(Bloomberg Opinion) -- Even before the latest turmoil in Italian politics roiled global markets on Tuesday, U.S. equities were falling and yields on 10-year Treasury securities fell back below 3 percent. What makes the moves so remarkable is that economic growth is expected to rebound in the current quarter from a slowdown in the first three months of the year, and the tax cuts passed in December are boosting corporate profits.
The recent change of heart in markets stems from a series of uncertainties relating to the Trump administration’s trade policies. In particular, the continuing threat of restrictions on imports from a wide range of trade partners will provoke retaliation affecting U.S. consumers, financial markets and activities of multinational companies. Investors should watch for the resulting volatility to discourage investments in equities and prompt demand for high-grade debt.
Market volatility this week has been driven largely by developments in Italian — and to a lesser extent, Spanish — politics. The CBOE Volatility Index, or VIX (also known as the “fear index”), surged by the most since March on Tuesday on the prospect of fresh elections as the country’s president and the populist coalition hoping to form its next government disagreed on the new finance minister. Sovereign yields and volatility declined the next day as Five Star Movement party leader Luigi Di Maio suggested that a compromise to save the government is likely.

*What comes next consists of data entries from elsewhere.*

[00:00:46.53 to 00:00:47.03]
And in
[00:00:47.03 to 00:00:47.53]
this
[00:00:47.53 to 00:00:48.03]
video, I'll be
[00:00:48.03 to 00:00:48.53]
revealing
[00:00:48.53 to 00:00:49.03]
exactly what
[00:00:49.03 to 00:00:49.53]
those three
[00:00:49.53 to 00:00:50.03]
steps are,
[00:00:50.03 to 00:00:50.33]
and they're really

As Italy’s effect on the VIX index wears off, investors should expect frequent shifts in the U.S. position on trade — rather than external factors — to be the primary driver of volatility. That, in turn, should boost preference for investments that are deemed havens, such as U.S. Treasuries. As such, Treasuries rallied along with the dollar and yen early Thursday and the VIX rose as Commerce Secretary Wilbur Ross said the Trump administration is imposing tariffs on steel and aluminum imported from the European Union, Canada and Mexico to help protect America’s manufacturing base. Addressing an OECD trade forum in Paris on Wednesday, Ross said the U.S. would start imposing tariffs of 25 percent on steel and 10 percent on aluminum imported from the European Union effective June 1 at the expiry of a 30-day reprieve that Trump had extended.
The European Union said it would impose tariffs against U.S. imports in retaliation for new American duties. Measures the bloc has already indicated it would target include consumer, agricultural and steel products in many key Republican constituencies. The U.S. farming sector is highly dependent on exports and vulnerable to foreign action, more so than the overall American economy.

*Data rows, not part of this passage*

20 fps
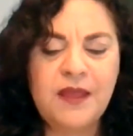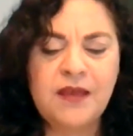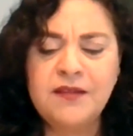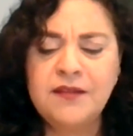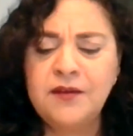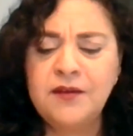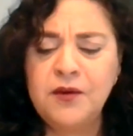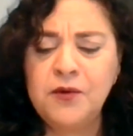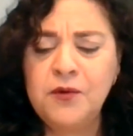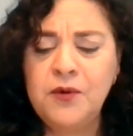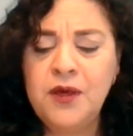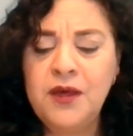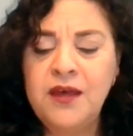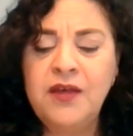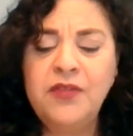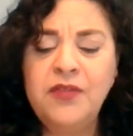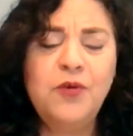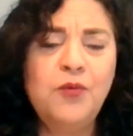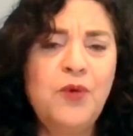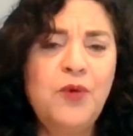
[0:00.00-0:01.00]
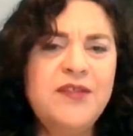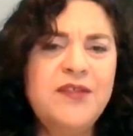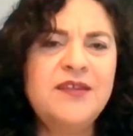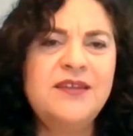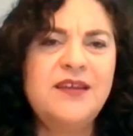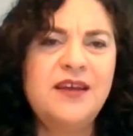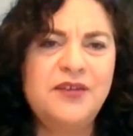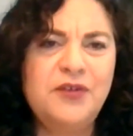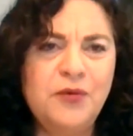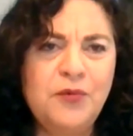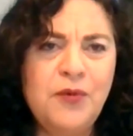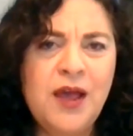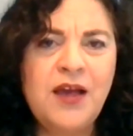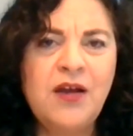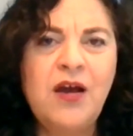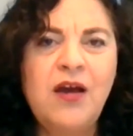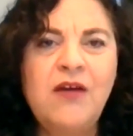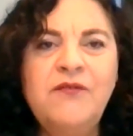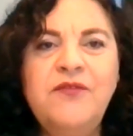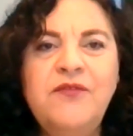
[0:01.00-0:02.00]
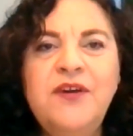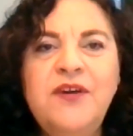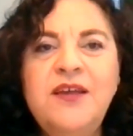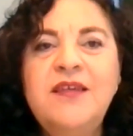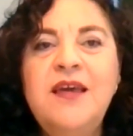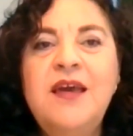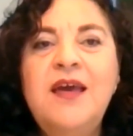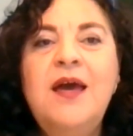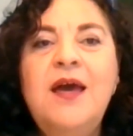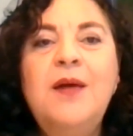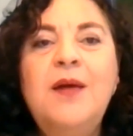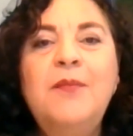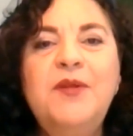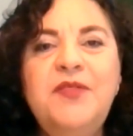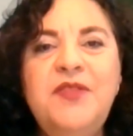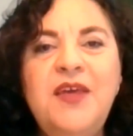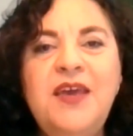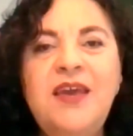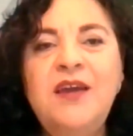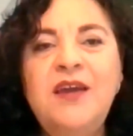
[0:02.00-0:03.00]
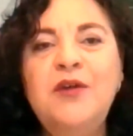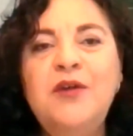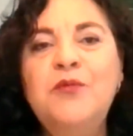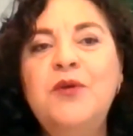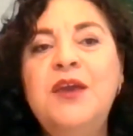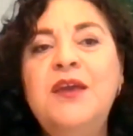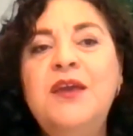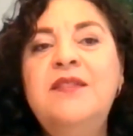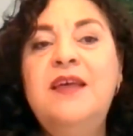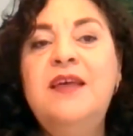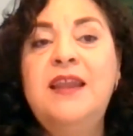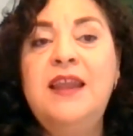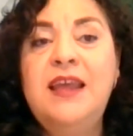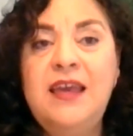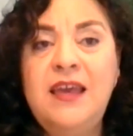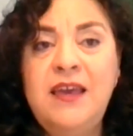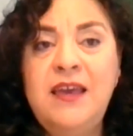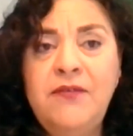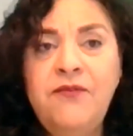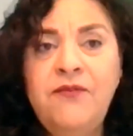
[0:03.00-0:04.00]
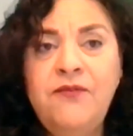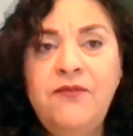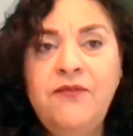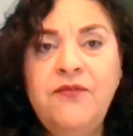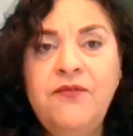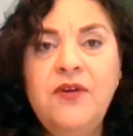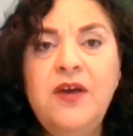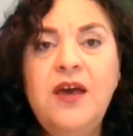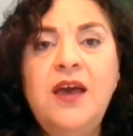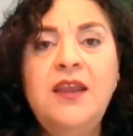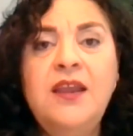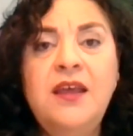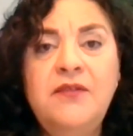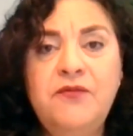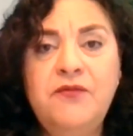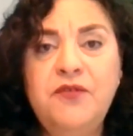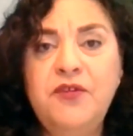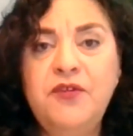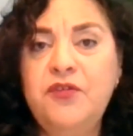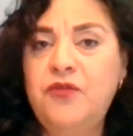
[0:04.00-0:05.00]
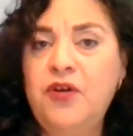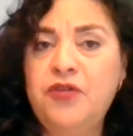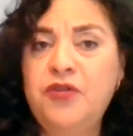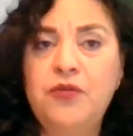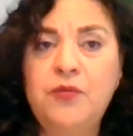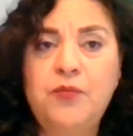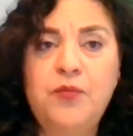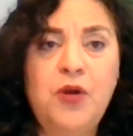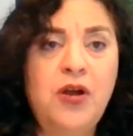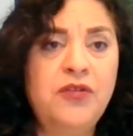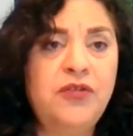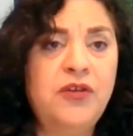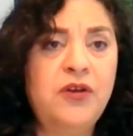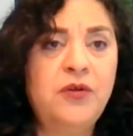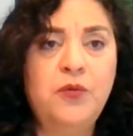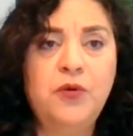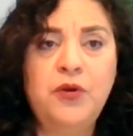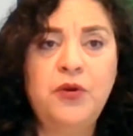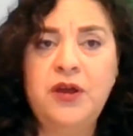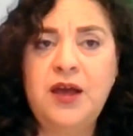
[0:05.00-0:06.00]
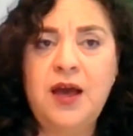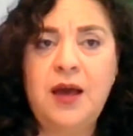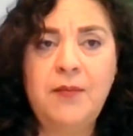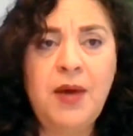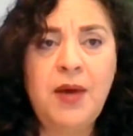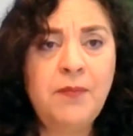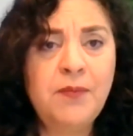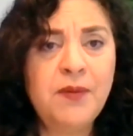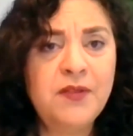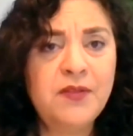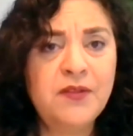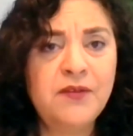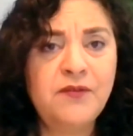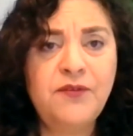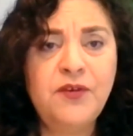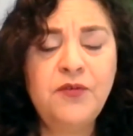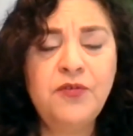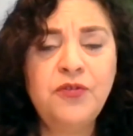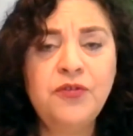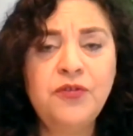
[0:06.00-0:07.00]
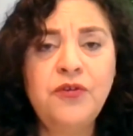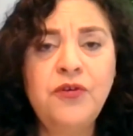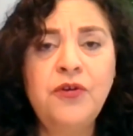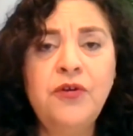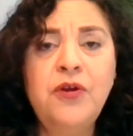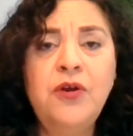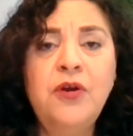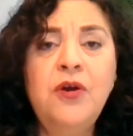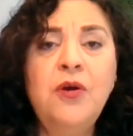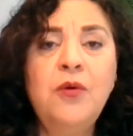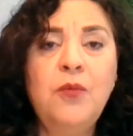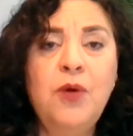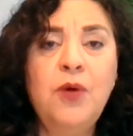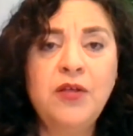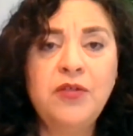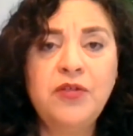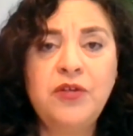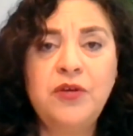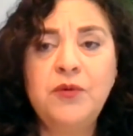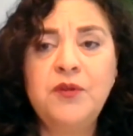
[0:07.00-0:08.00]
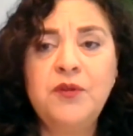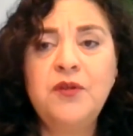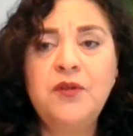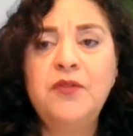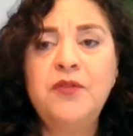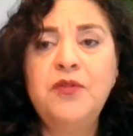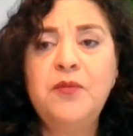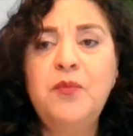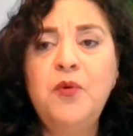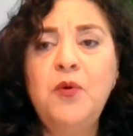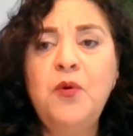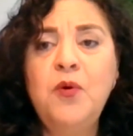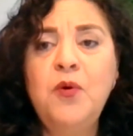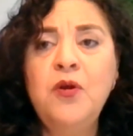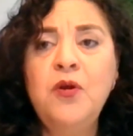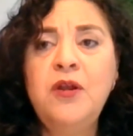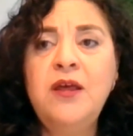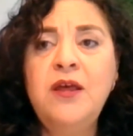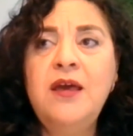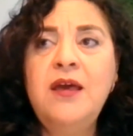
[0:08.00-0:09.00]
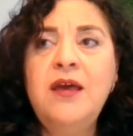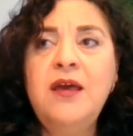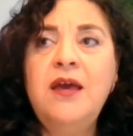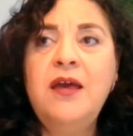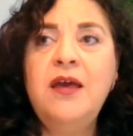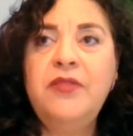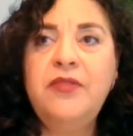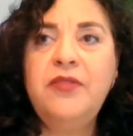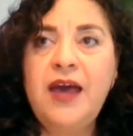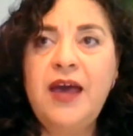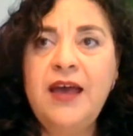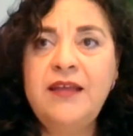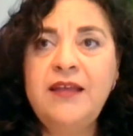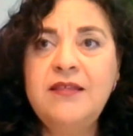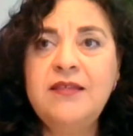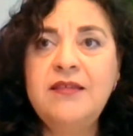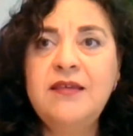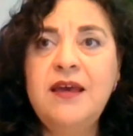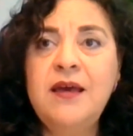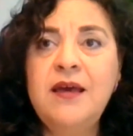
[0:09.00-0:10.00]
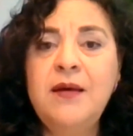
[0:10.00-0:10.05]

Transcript: So there wasn't a direct conflict, but they agreed that if an infrastructure project were to come up in the future while she was on the board, that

Expect uncertainty and market volatility to also result on the China front. U.S. Treasury Secretary Steven Mnuchin declared on May 20 that the trade war with China was “on hold” as the two sides negotiated terms of a new agreement. But Trump put the conflict back in play with his declaration on May 29 that the U.S. would impose tariffs on $50 billion of Chinese products. He would also limit Chinese investments in the U.S. high-tech sector. The U.S. negotiating stance on China trade became more chaotic on Wednesday, as Trump trade advisor Peter Navarro called Mnuchin's comments an “unfortunate soundbite.” Navarro suggested that there had been no pause in the trade conflict, and that the U.S. is “ready for anything” in confronting Chinese retaliation on U.S. farm exports.
The tough talk may just be a negotiating tactic, but it will make investors apprehensive, forcing them to make changes to their asset allocations in response to the on-again and off-again trade wars.

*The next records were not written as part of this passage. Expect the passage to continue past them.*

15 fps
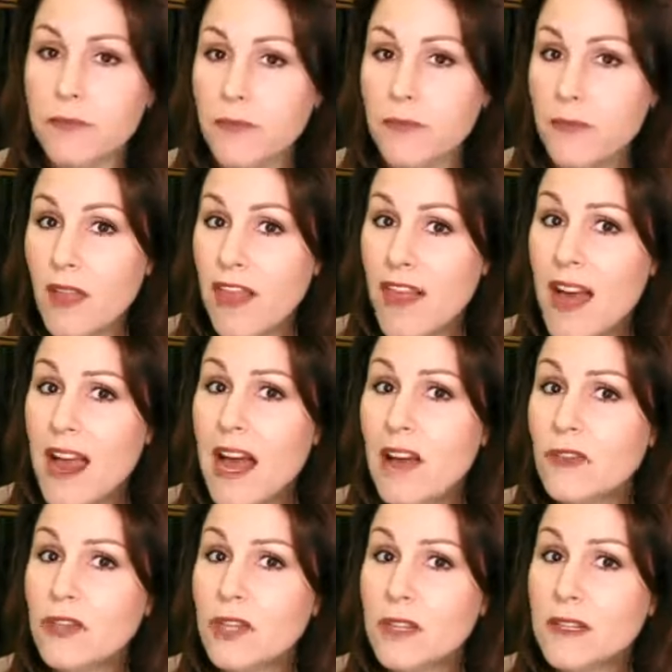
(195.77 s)
That
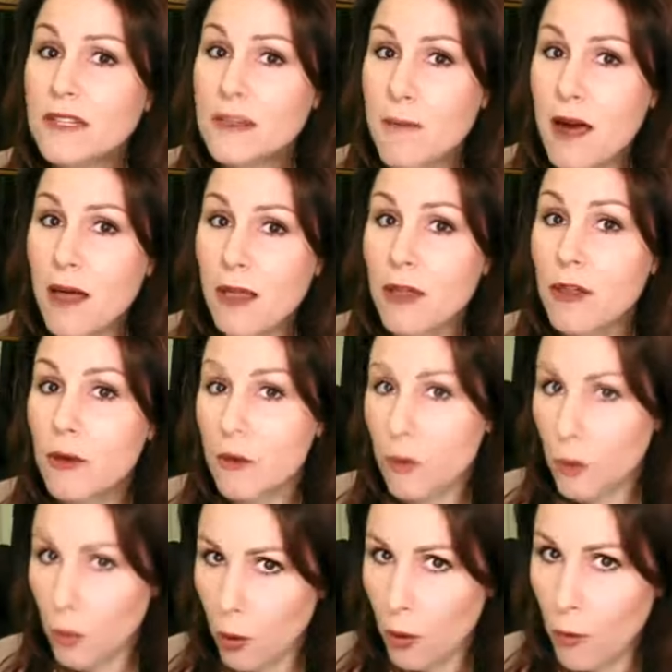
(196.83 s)
$100 a month
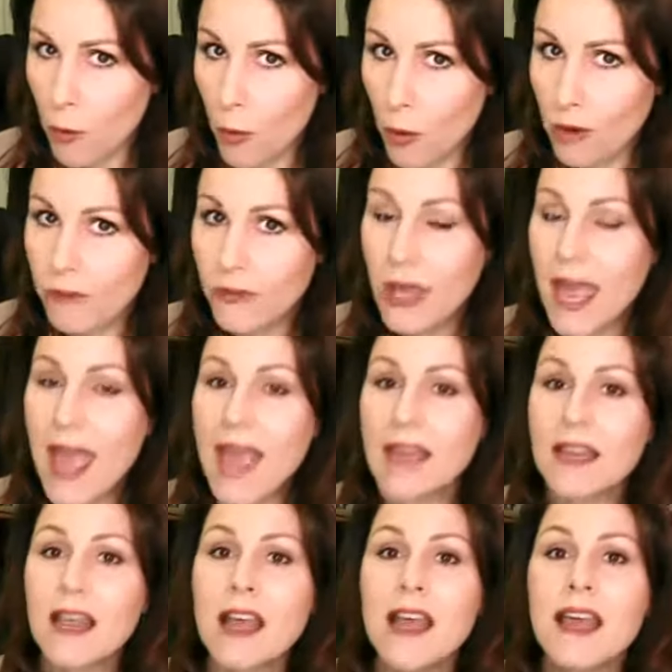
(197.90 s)
or more if you
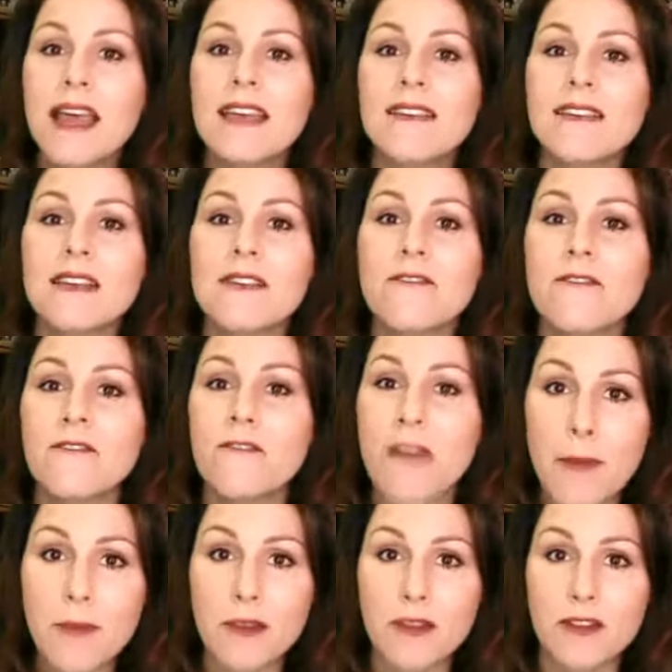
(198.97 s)
can, is a
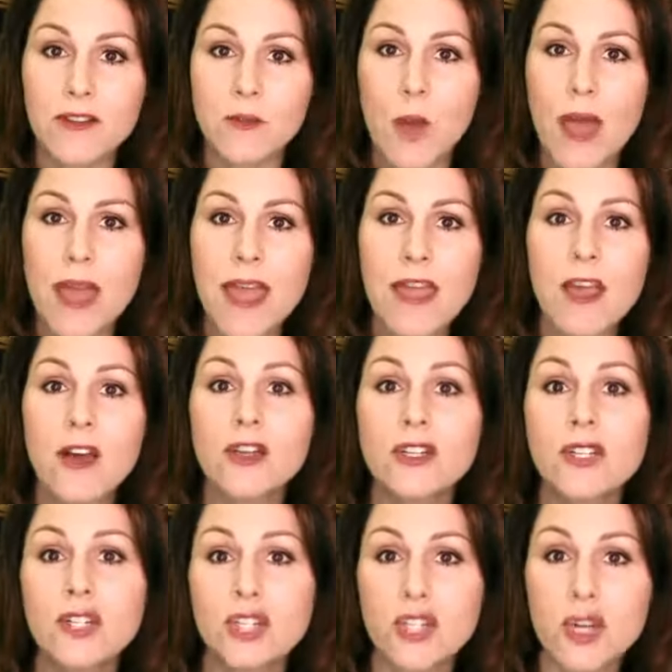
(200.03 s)
fabulous way
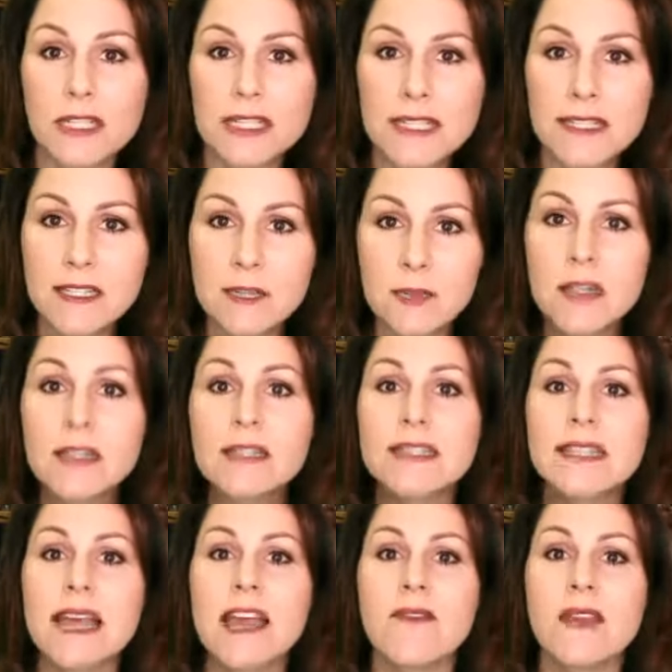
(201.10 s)
to show discipline
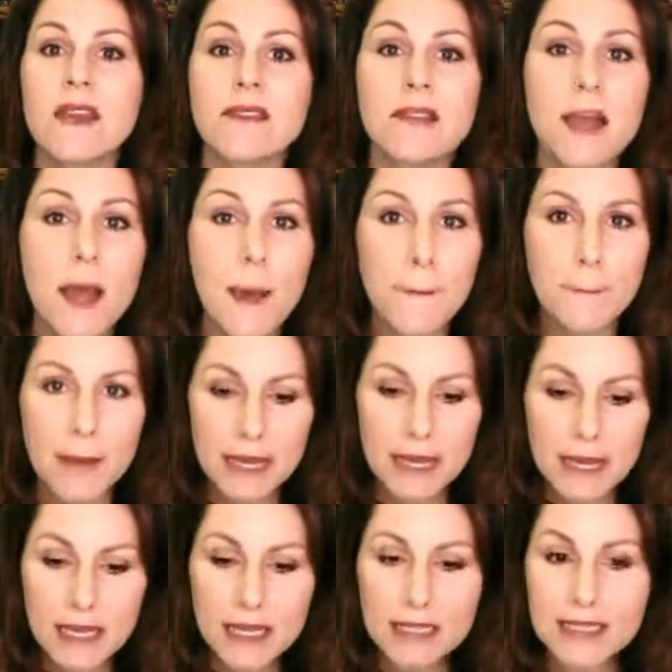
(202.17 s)
savings, money
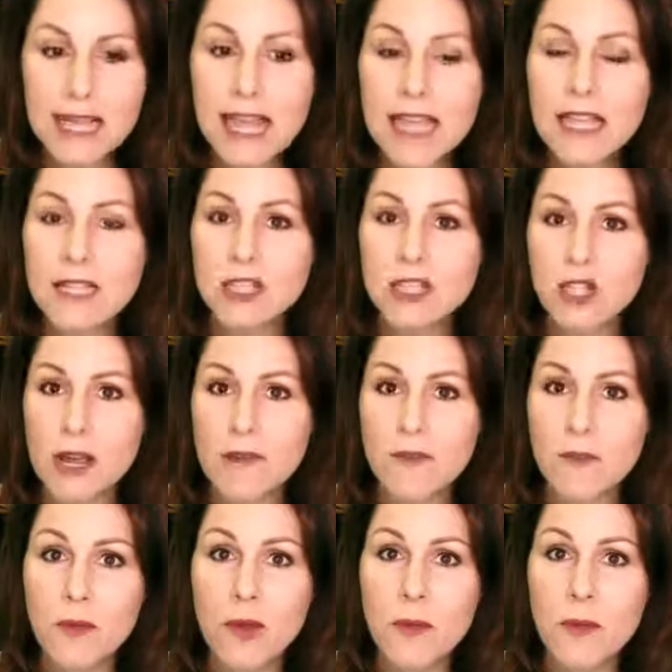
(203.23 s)
getting taken straight from
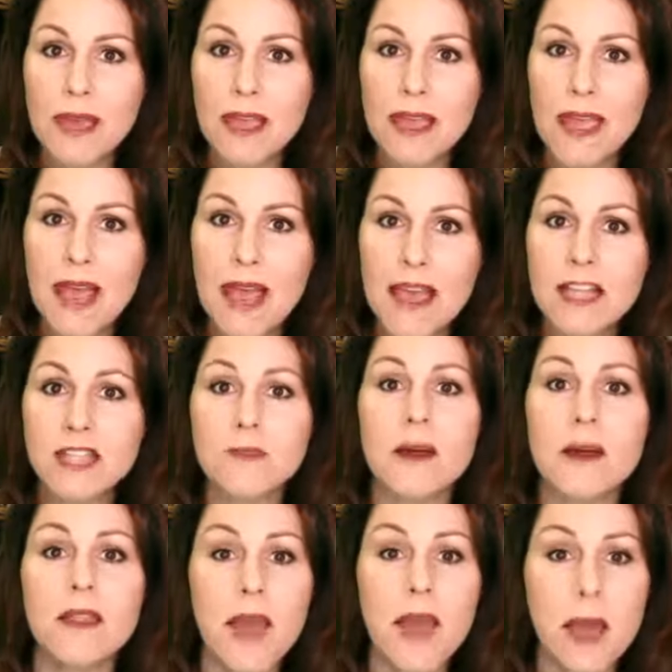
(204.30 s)
your bank account each
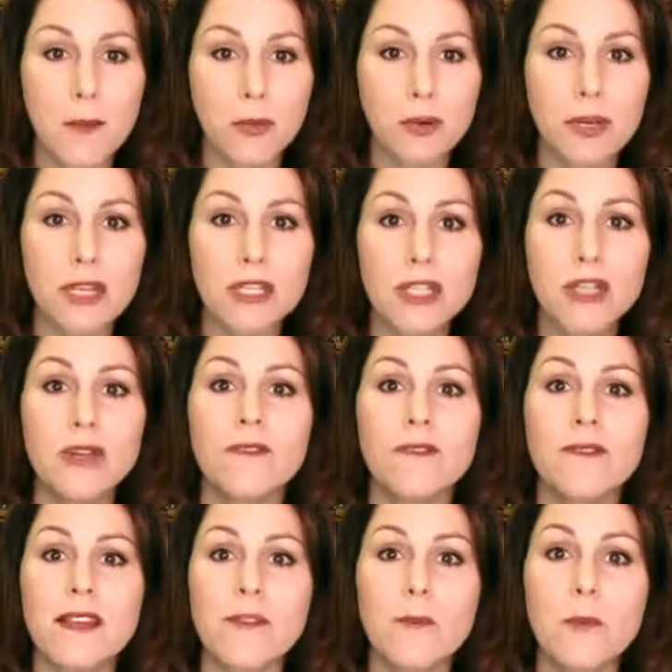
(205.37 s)
month and put into your
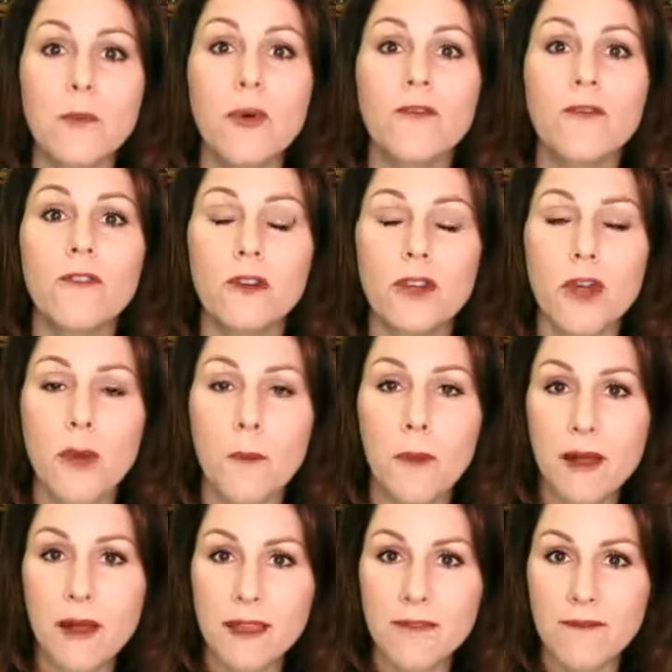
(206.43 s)
investment portfolio by
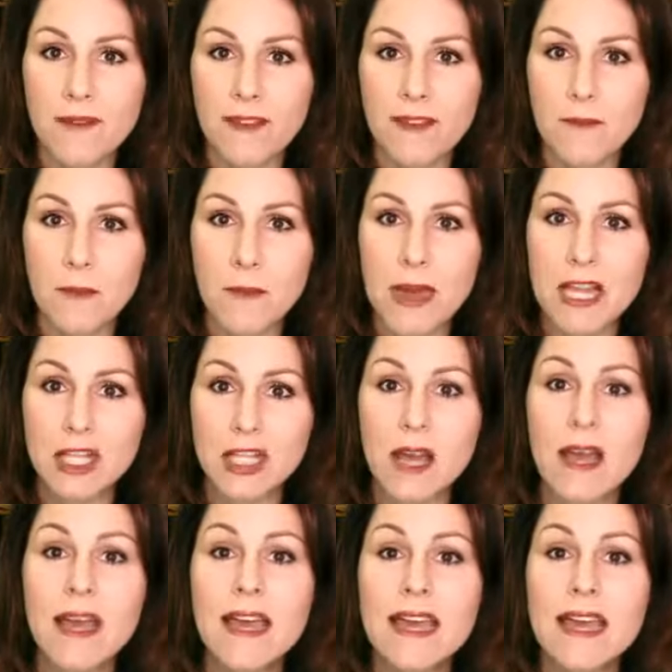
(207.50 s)
the investment manager.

Finally, talks to revise the North American Free Trade Agreement remain unresolved. The May 17 deadline that U.S. House of Representatives Speaker Paul Ryan had set for congressional approval of the treaty before the midterm elections in November has long passed. Neither Canada nor Mexico seems close to accepting a key U.S. demand on imposing a “sunset clause,” and the requirement of a minimal level of North American content for automobiles to qualify for preferential tariffs.
And it is not only the U.S. that deals with a political calendar in arriving at a new treaty with its neighbors. A populist Mexican opposition candidate enjoys a wide lead in polls ahead of the July 1 presidential elections, and has indicated that he may seek fresh negotiations if the accord arrived at by the incumbent administration does not meet his approval. A reopening of talks on Nafta would further boost market volatility and create new uncertainties.
Trade-related uncertainty should have two major effects that investors should prepare for: an increase in volatility, and enhanced attractiveness of low-risk investments.